1.1 La compétence comme négociation collective versus disposition individuelle

Comme le note Stroobants (1994, 1998), il ne semble pas qu'il y ait d'accord précis sur la définition de la notion de compétence dans le champ de la sociologie du travail ou celui de la sociologie de l'éducation. On trouve, selon les perspectives de recherche des auteurs, des définitions référant, soit au résultat d'un accord entre différents acteurs sociaux, soit aux capacités effectives des personnes.

La première perspective se donne comme objectif de démonter les mécanismes de négociation entre personnes ou institutions à propos de la définition de ces compétences (Eymard-Duvernay et Marchal, 1997 ; Tanguy 1994). Cette approche ne fait pas de coupure nette entre qualification et compétence, dans la mesure où elle considère que celles-ci sont toutes les deux des réalités négociées. Le changement de terme signifie simplement que les acteurs et le thème de la négociation ont évolué avec les bouleversements du monde du travail. Là où les négociations avaient lieu entre acteurs sociaux (syndicats, patronat, état), au niveau des branches professionnelles, pour définir des grilles de qualification qui liaient un niveau de diplôme à un niveau de salaire (conventions collectives), elles se réalisent de plus en plus au cas par cas, entre un salarié et un dirigeant, dans un face à face (entretien) et/ou par la médiation de dispositifs d'analyse de ces compétences (grilles diverses). La démonstration de ces recherches est celle de l'individualisation de la relation salariale depuis le début des années 1980.
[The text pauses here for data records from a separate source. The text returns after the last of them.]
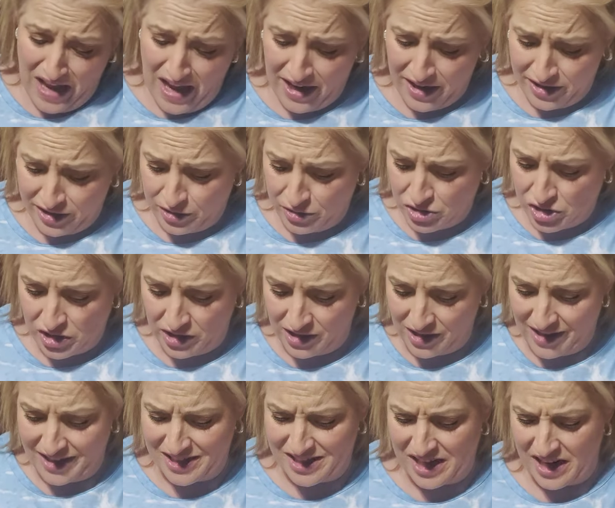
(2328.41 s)
I
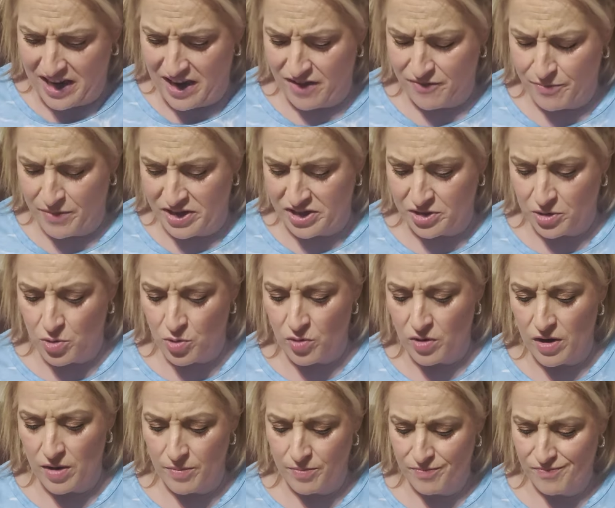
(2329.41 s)
usually like to have my
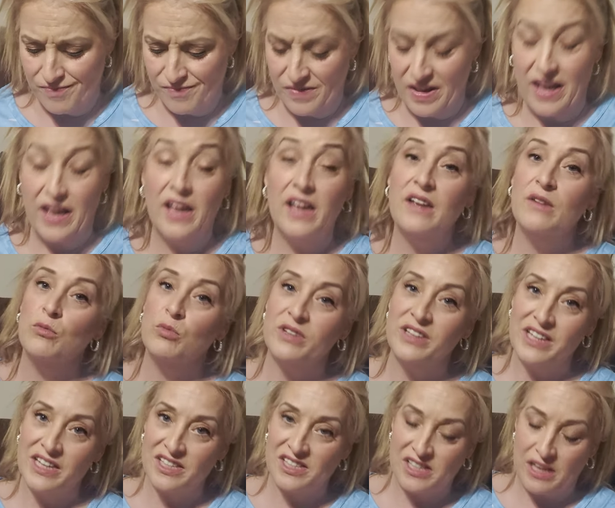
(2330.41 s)
decor up,
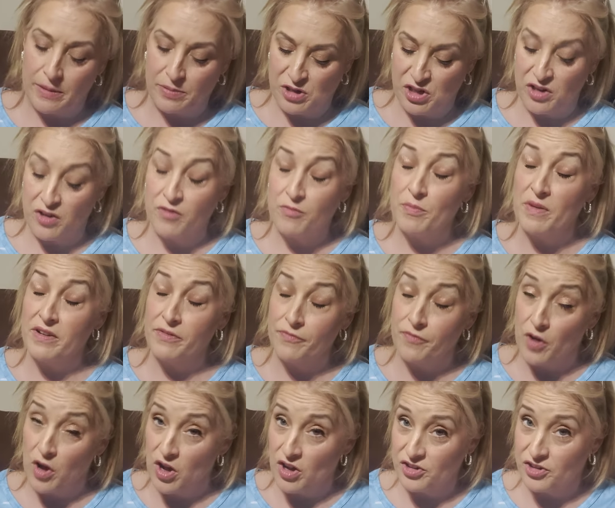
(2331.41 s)
with the exception of my
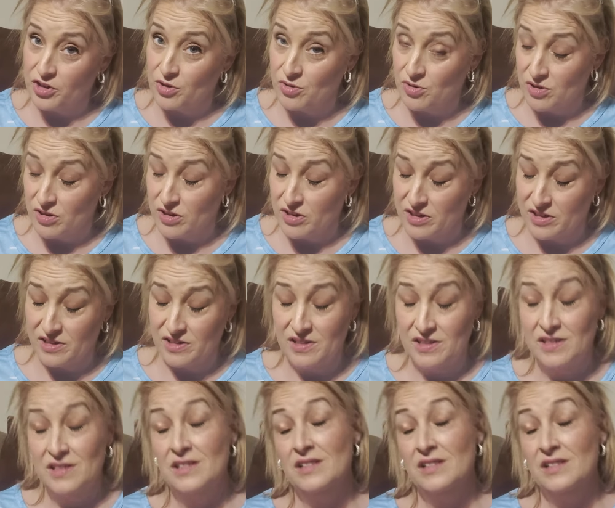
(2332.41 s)
fall decor,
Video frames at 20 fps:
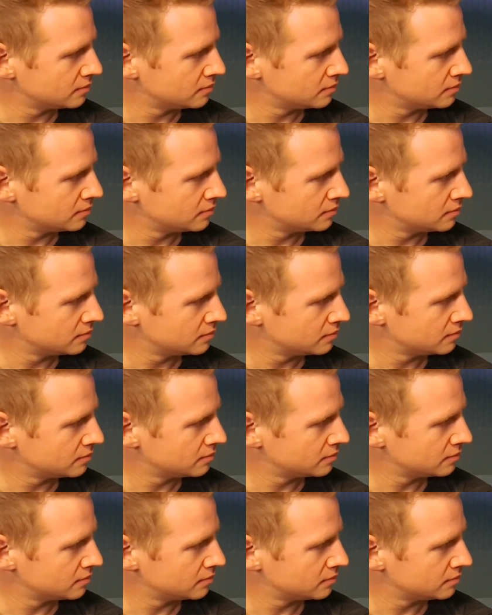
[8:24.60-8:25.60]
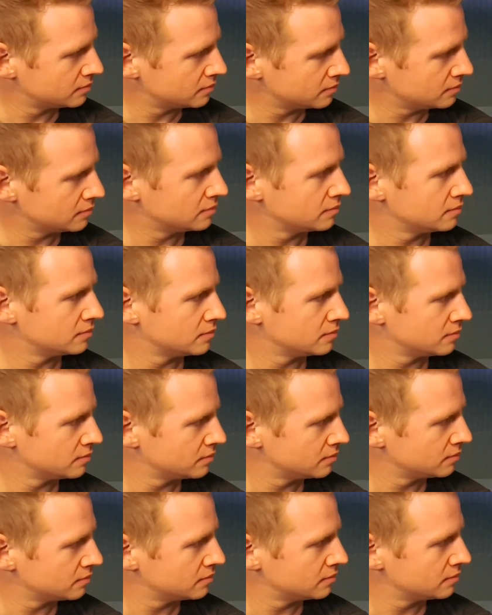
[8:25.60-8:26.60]

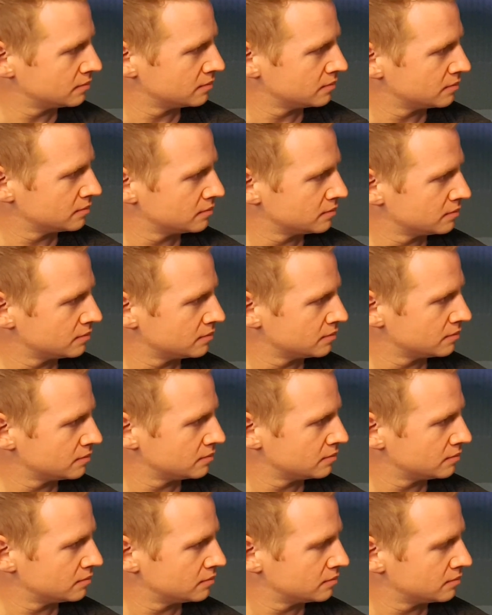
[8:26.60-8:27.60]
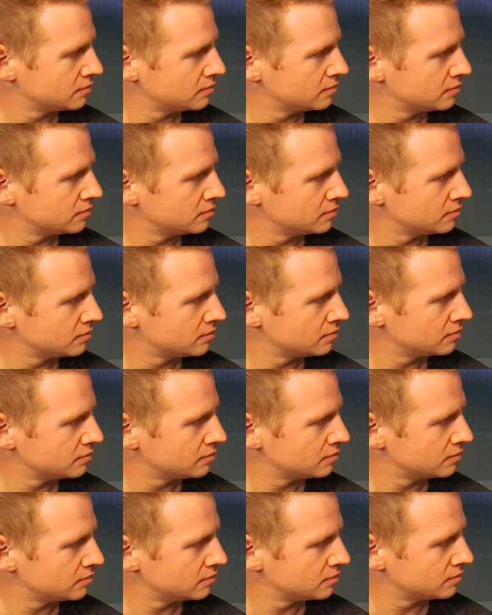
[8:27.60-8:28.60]

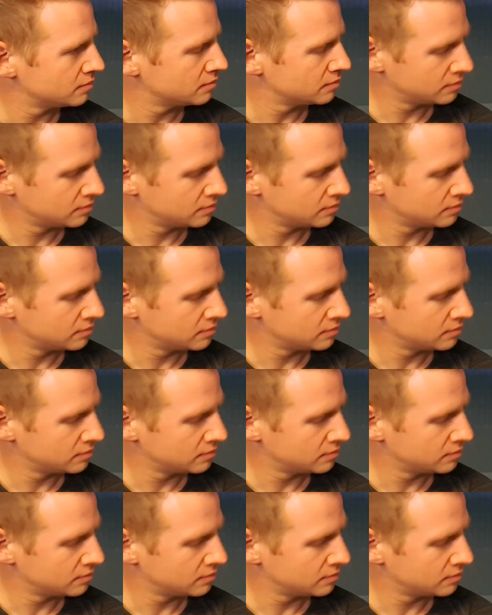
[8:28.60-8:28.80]
No words are spoken by the person on screen.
D'autres sociologues, partageant cette acceptation de la compétence comme réalité négociée, se sont penchés sur l'introduction progressive de ce concept au sein des institutions en charge de formation professionnelle. Dans ce domaine, Tanguy (1994) par exemple, pointe quelques uns des changements majeurs qui ont conduit à l'utilisation des référentiels métiers comme moyen privilégié de dialogue entre les professionnels et les formateurs. Ils aboutissent à un accord entre ces deux types d'acteurs sur les compétences nécessaires à l'exercice d'une profession. Cette notion de compétence s'est peu à peu substituée à celle de savoir, trop liée à un découpage disciplinaire, lui même mal adapté à l'objectif de former des individus capable de réaliser des tâches concrètes nécessitant différents savoirs et savoir-faire.

La deuxième perspective de recherche sur les compétences se donne pour objectif de montrer que celles-ci, entendues cette fois non plus comme des objets de négociation sociale mais comme des capacités, connaissances, savoir, savoir-faire, etc. propres aux personnes, jouent un rôle dans l'activité toujours plus important que ne le laissent supposer explicitement les organisations de travail, y compris lorsqu'elles sont Tayloriennes.8

Notes
8.

Voir par exemple Veltz (1986) et Lucas (1990).